Рядом со мной кто-то пододвинул стул. Я содрогнулся. Каждый звук обжигал меня, как раскаленное железо. Я оглянулся. Там сидели незнакомые люди — новые соседи, которых я еще не знал. Пожилой господин с женой — мещански уравновешенные люди с круглыми спокойными глазами и жующими ртами. Но против них, вполоборота ко мне, сидела молодая девушка, по-видимому, их дочь. Мне была видна только белая тонкая шея, и над ней, как стальной шлем, синевато-черные роскошные волосы. Она сидела неподвижно, и ее оцепенение подсказало мне, что это та самая девушка, которая стояла на террасе, позади меня, и ожидала дождя, как увядающий белый цветок. Ее маленькие болезненно-хрупкие, беспокойные пальцы бесшумно играли ножом и вилкой, и окружавший ее покой действовал на меня благотворно. Она тоже не притронулась к еде и только раз быстрой и жадной рукой схватила стакан. И по этому порывистому движению я радостно угадал, что и она охвачена мировой лихорадкой, и мой взор дружелюбно и растроганно коснулся ее шеи. Итак, я нашел человека, одного-единственного среди всей этой толпы, который не оторван окончательно от природы, который причастен к мировому пожару, и мне захотелось подать ей весть о нашем братстве. Мне хотелось крикнуть ей: «Почувствуй меня! Почувствуй меня! Я тоже горю, я тоже страдаю! Услышь меня, услышь!» Я окружил ее магнетическим пламенем желания. Я впился взором в ее спину, издали ласкал ее волосы, я звал ее губами, мысленно прижимал ее к себе, не сводил с нее глаз, устремив на нее весь свой лихорадочный жар в надежде найти в ней дружеский отклик. Но она не обернулась. Она оставалась неподвижной, как статуя, холодная и чужая. Никто не хотел мне помочь. Даже она не услышала меня. И в ней я не нашел отражения мировой муки. Я сгорал один.
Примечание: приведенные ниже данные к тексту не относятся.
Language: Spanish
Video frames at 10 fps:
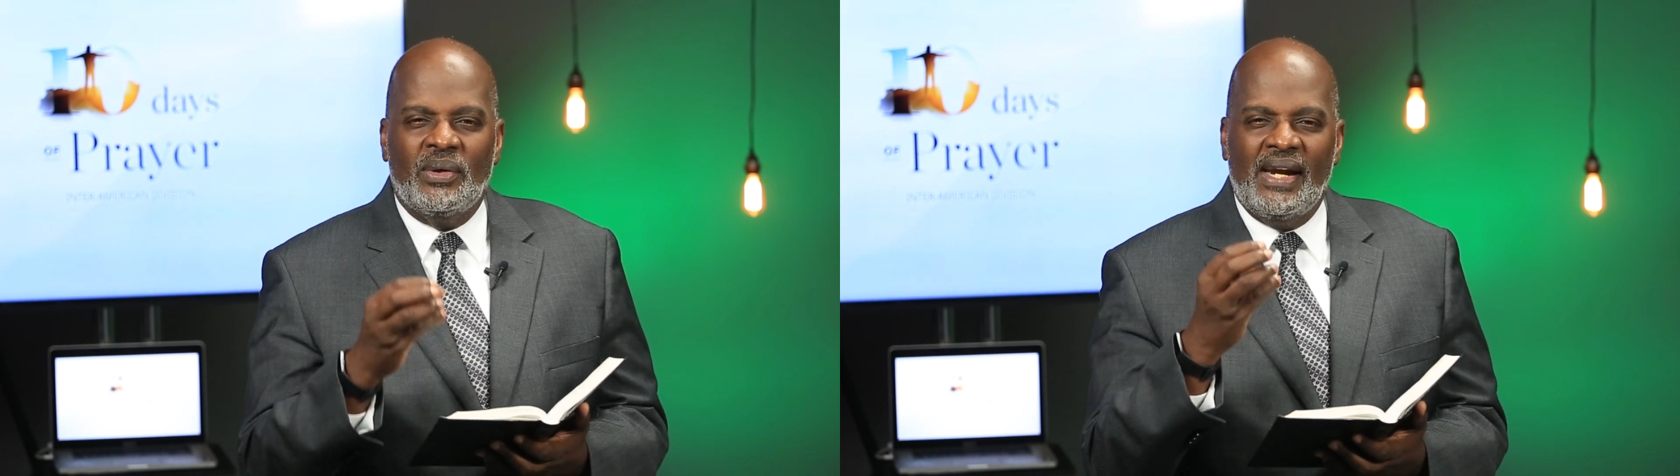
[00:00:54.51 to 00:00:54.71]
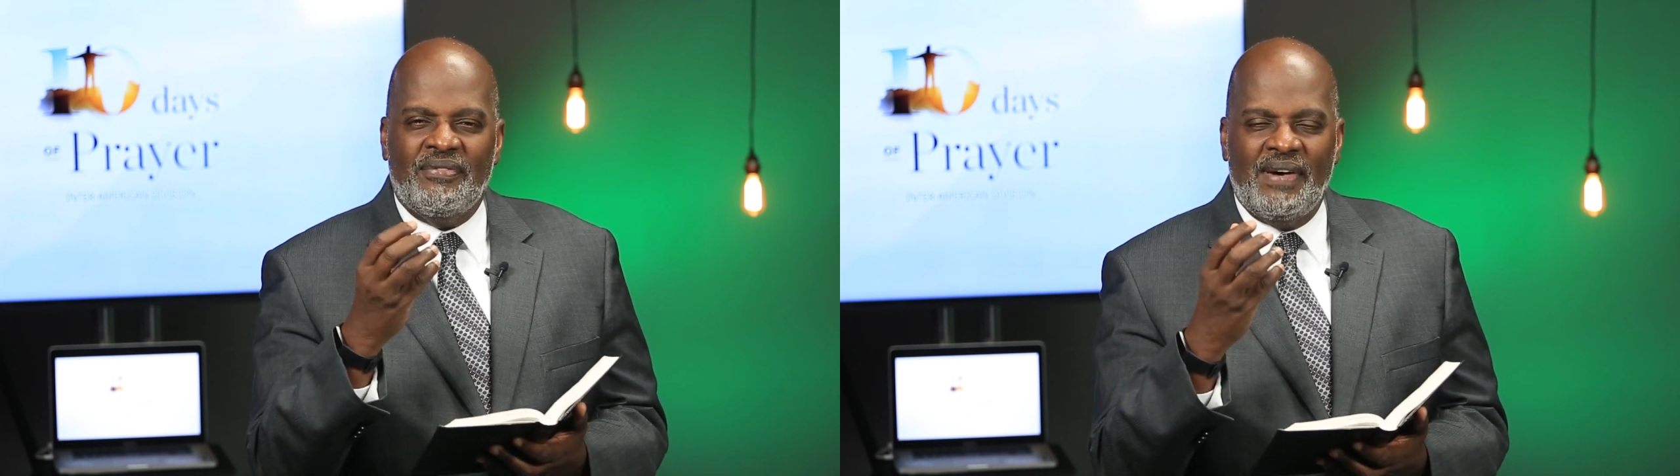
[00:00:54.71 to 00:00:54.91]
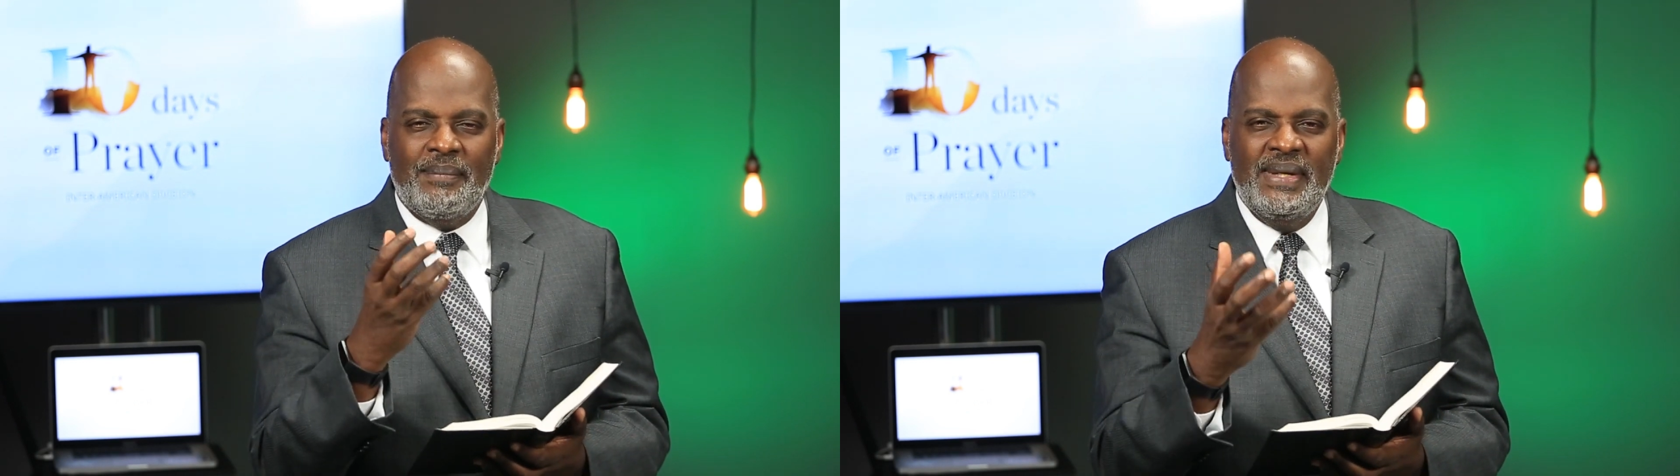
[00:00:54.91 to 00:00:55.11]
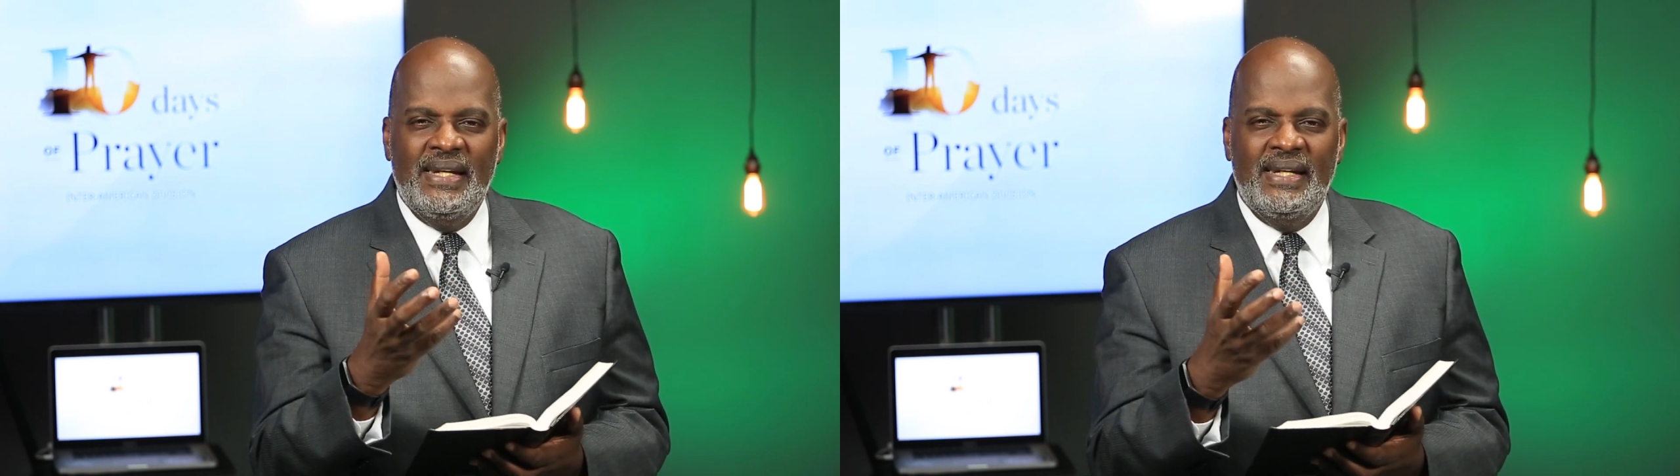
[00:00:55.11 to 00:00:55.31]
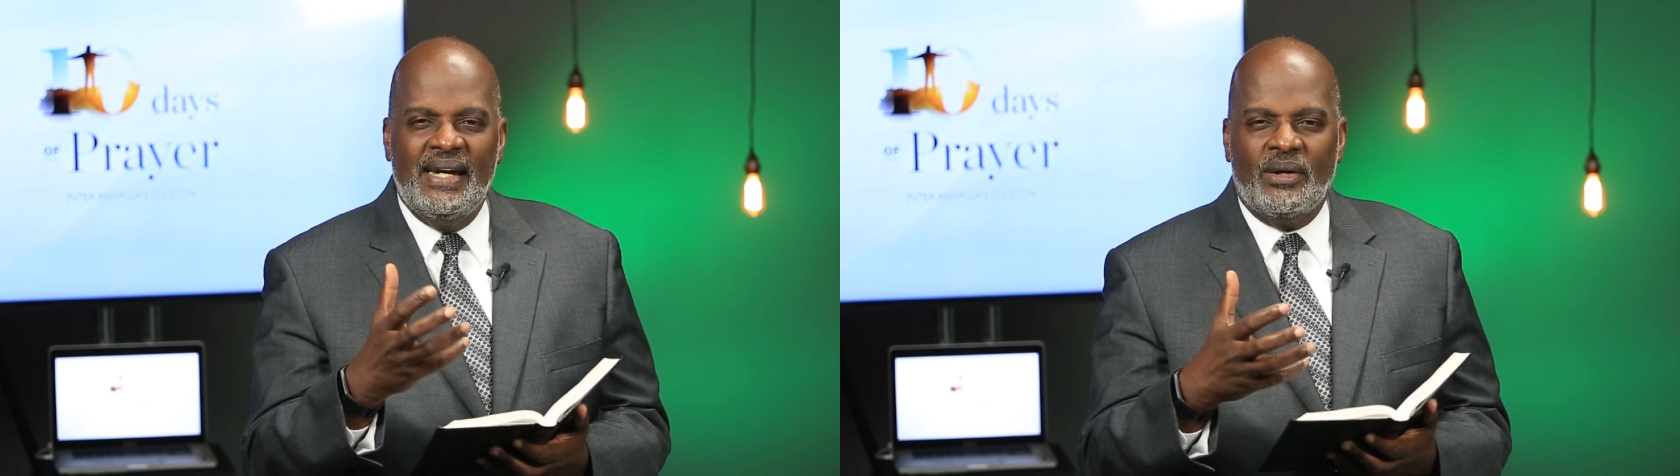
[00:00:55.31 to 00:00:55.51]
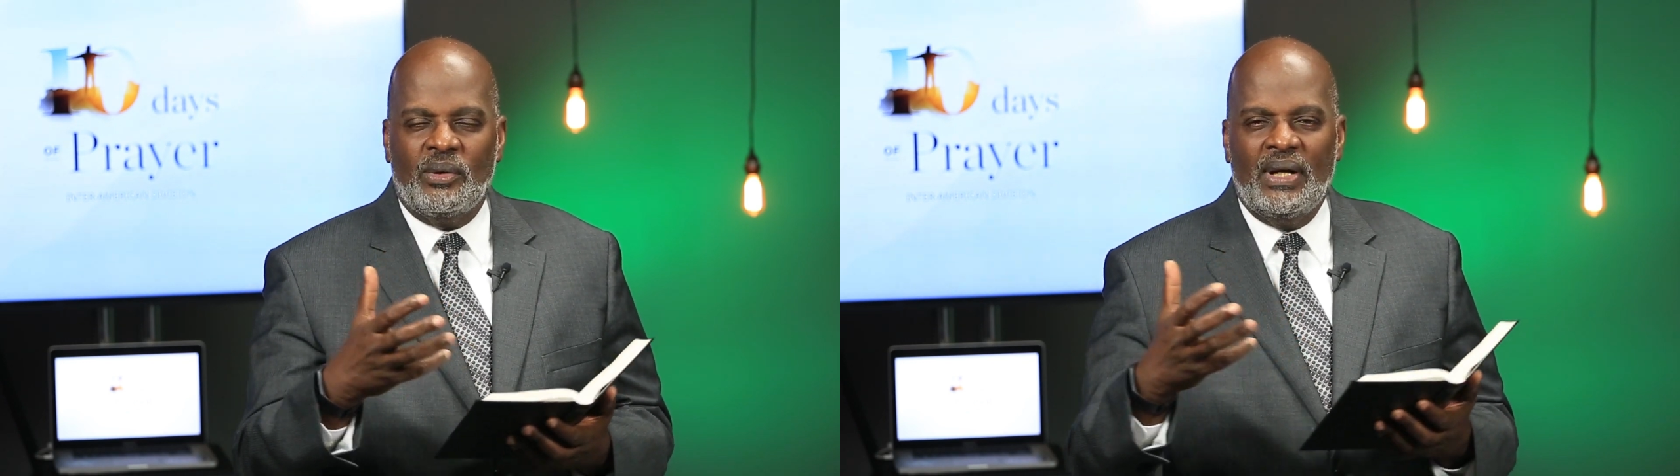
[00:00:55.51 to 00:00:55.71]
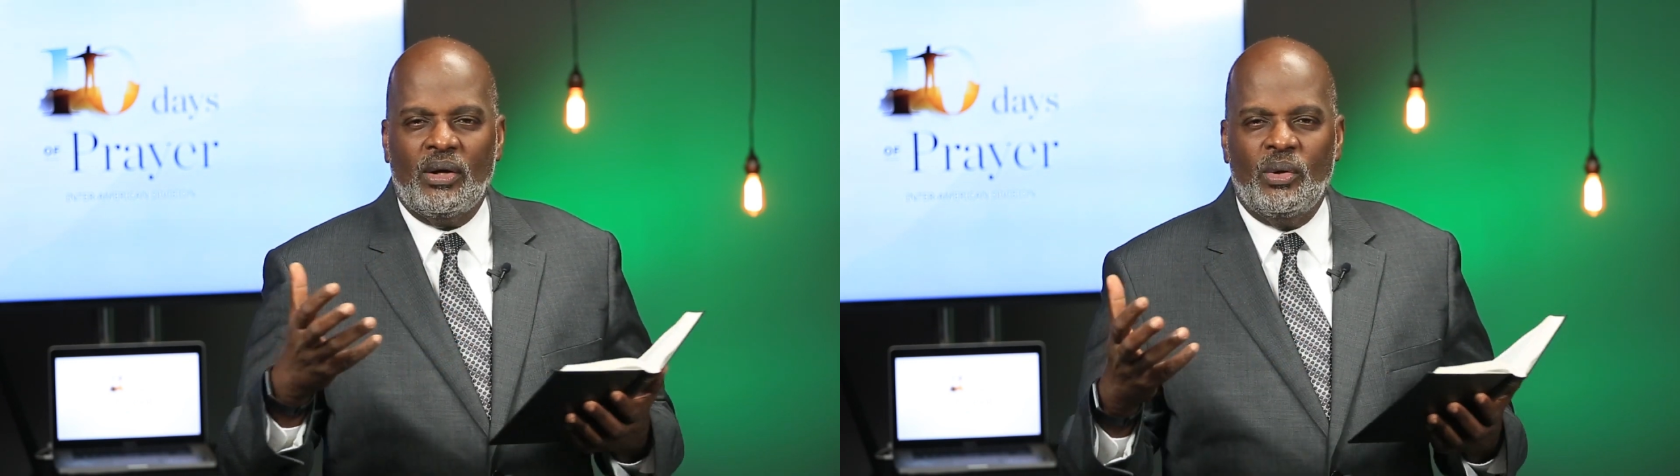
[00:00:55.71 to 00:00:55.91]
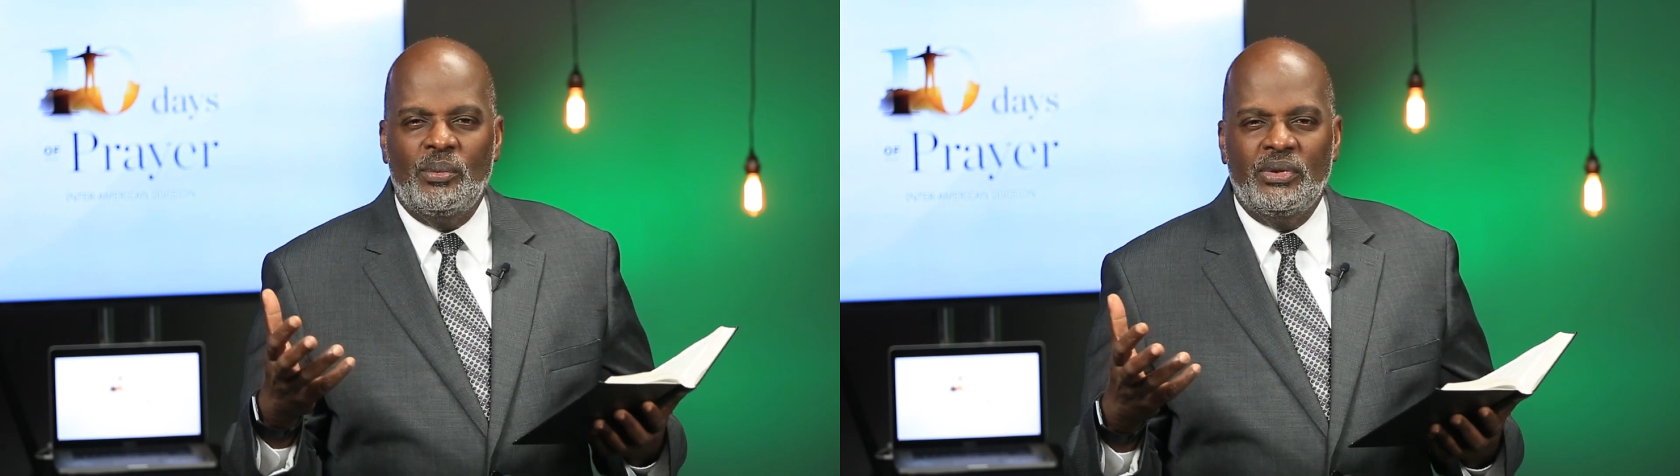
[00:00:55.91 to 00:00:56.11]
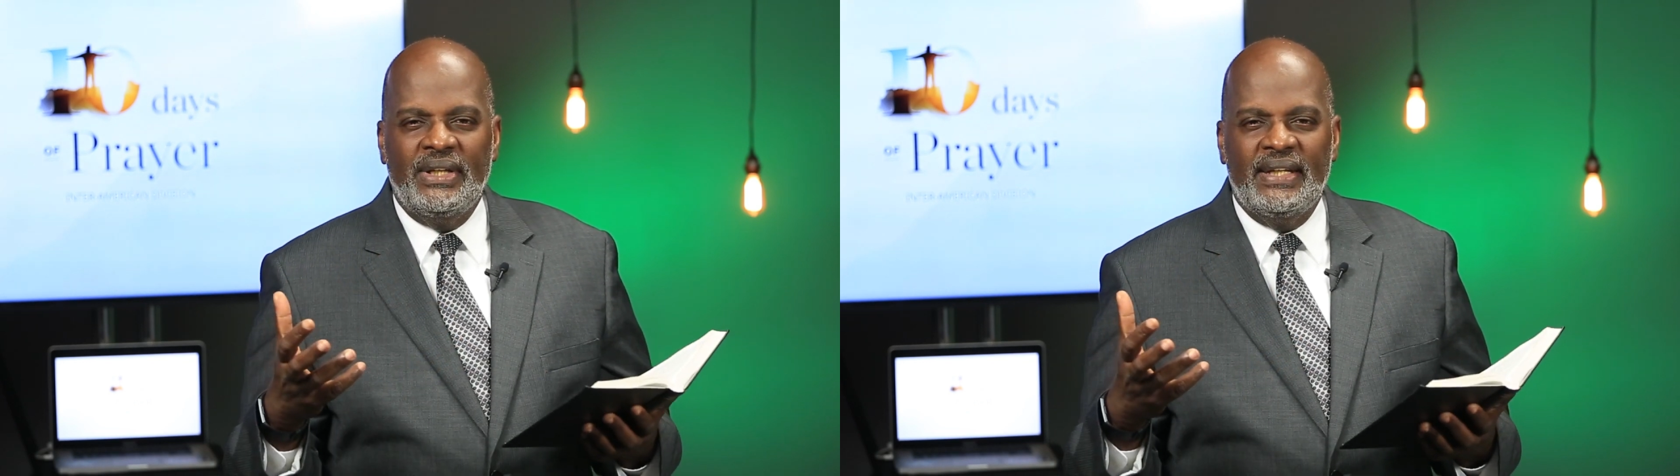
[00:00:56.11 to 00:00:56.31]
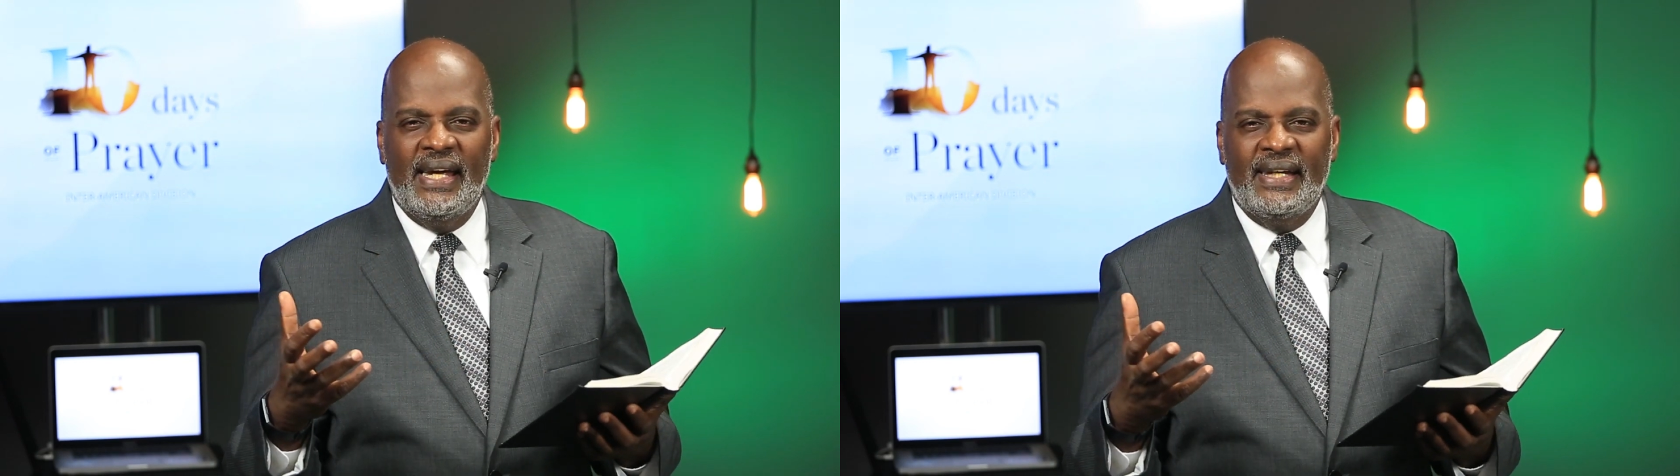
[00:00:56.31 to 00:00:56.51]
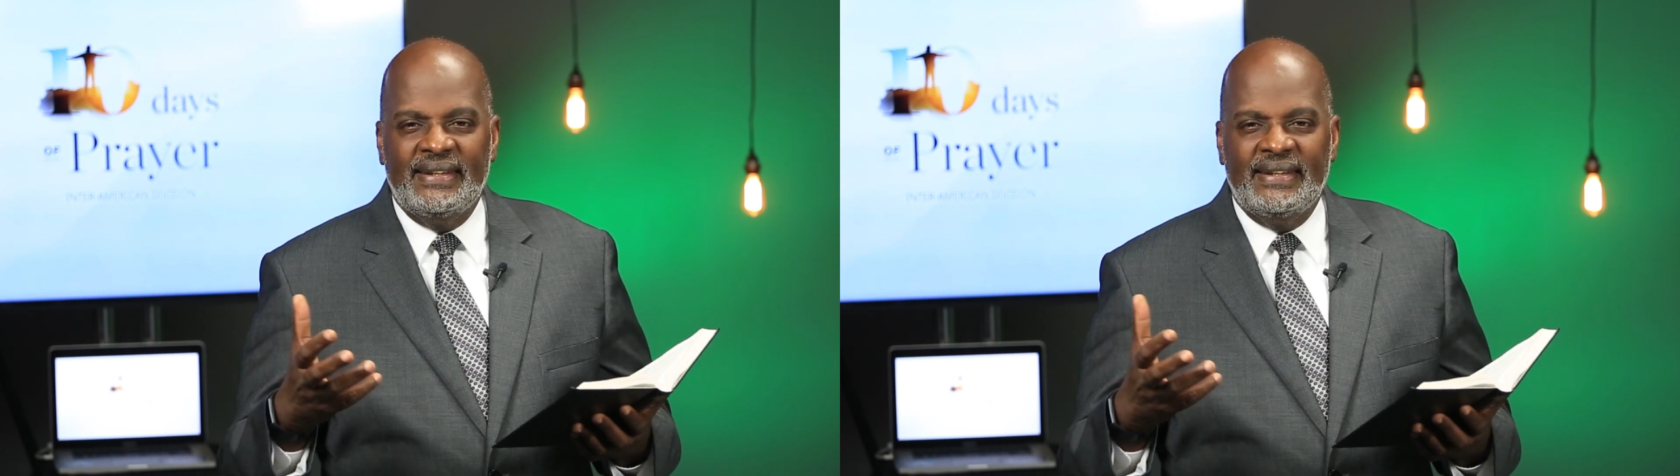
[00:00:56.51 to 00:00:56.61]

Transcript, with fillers: con la familia, con la comunidad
Я был не в силах далее выносить эту гнетущую, захватившую все духоту. Запах теплых блюд, жирных и приторных, мучил меня, каждый шорох действовал мне на нервы. Кровь бурлила во мне, я был близок к обмороку. Все слилось во мне в безысходное томление по прохладе и простору, и эта тупая близость людей давила меня. Рядом со мной было окно. Я широко распахнул его. И странно: опять все было окутано тайной, и беспокойные вспышки в моей крови растворялись в безграничности ночного неба. Светло-желтым пятном сияла луна, как воспаленный глаз в красном кольце дыма, и над полями призрачно бродил бледный туман. Лихорадочно трещали сверчки, будто металлические струны были протянуты в воздухе, распространяя пронзительный звон. Иногда тихо и бессмысленно раздавался крик жабы; лаяли и громко выли собаки; где-то вдали ревели звери, и я вспомнил, что в такие ночи лихорадка отравляет молоко у коров.